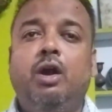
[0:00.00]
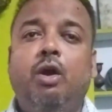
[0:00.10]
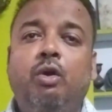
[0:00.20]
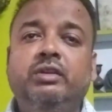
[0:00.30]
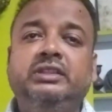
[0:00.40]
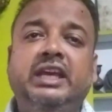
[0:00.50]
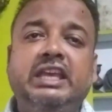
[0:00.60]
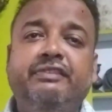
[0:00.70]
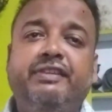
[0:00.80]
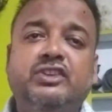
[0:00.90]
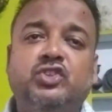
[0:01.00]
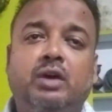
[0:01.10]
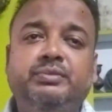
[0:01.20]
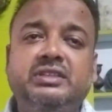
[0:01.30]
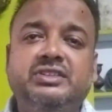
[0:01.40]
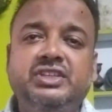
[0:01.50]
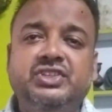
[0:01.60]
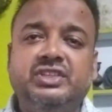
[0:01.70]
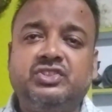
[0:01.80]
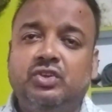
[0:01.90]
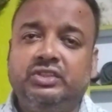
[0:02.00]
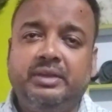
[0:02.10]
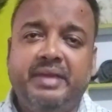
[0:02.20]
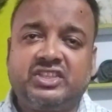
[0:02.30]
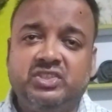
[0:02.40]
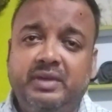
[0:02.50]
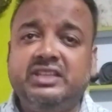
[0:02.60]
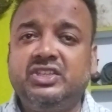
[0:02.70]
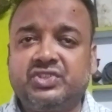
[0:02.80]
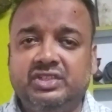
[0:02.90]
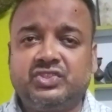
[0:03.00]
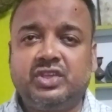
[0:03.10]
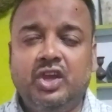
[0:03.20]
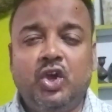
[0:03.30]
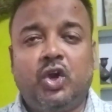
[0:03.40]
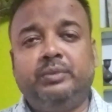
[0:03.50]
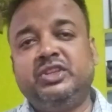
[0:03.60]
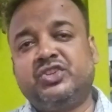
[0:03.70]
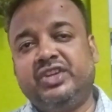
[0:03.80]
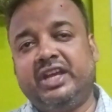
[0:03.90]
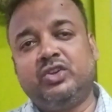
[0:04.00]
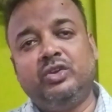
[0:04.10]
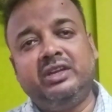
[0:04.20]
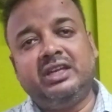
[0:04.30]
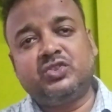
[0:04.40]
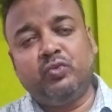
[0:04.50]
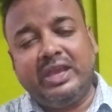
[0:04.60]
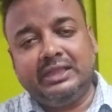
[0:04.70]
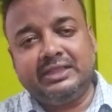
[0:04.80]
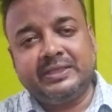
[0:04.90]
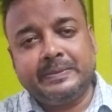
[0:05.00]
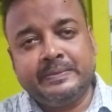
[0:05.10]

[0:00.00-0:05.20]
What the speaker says: on the effects of these decisions on the maximizations of the shareholders' wealth.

──────────

TASK STATEMENT: The required output is the exact run of lines from the start of the records through the line containing "[0:00.00-0:05.20]", both ends included, with no pictures.

TASK RESPONSE:
[0:00.00]
[0:00.10]
[0:00.20]
[0:00.30]
[0:00.40]
[0:00.50]
[0:00.60]
[0:00.70]
[0:00.80]
[0:00.90]
[0:01.00]
[0:01.10]
[0:01.20]
[0:01.30]
[0:01.40]
[0:01.50]
[0:01.60]
[0:01.70]
[0:01.80]
[0:01.90]
[0:02.00]
[0:02.10]
[0:02.20]
[0:02.30]
[0:02.40]
[0:02.50]
[0:02.60]
[0:02.70]
[0:02.80]
[0:02.90]
[0:03.00]
[0:03.10]
[0:03.20]
[0:03.30]
[0:03.40]
[0:03.50]
[0:03.60]
[0:03.70]
[0:03.80]
[0:03.90]
[0:04.00]
[0:04.10]
[0:04.20]
[0:04.30]
[0:04.40]
[0:04.50]
[0:04.60]
[0:04.70]
[0:04.80]
[0:04.90]
[0:05.00]
[0:05.10]

[0:00.00-0:05.20]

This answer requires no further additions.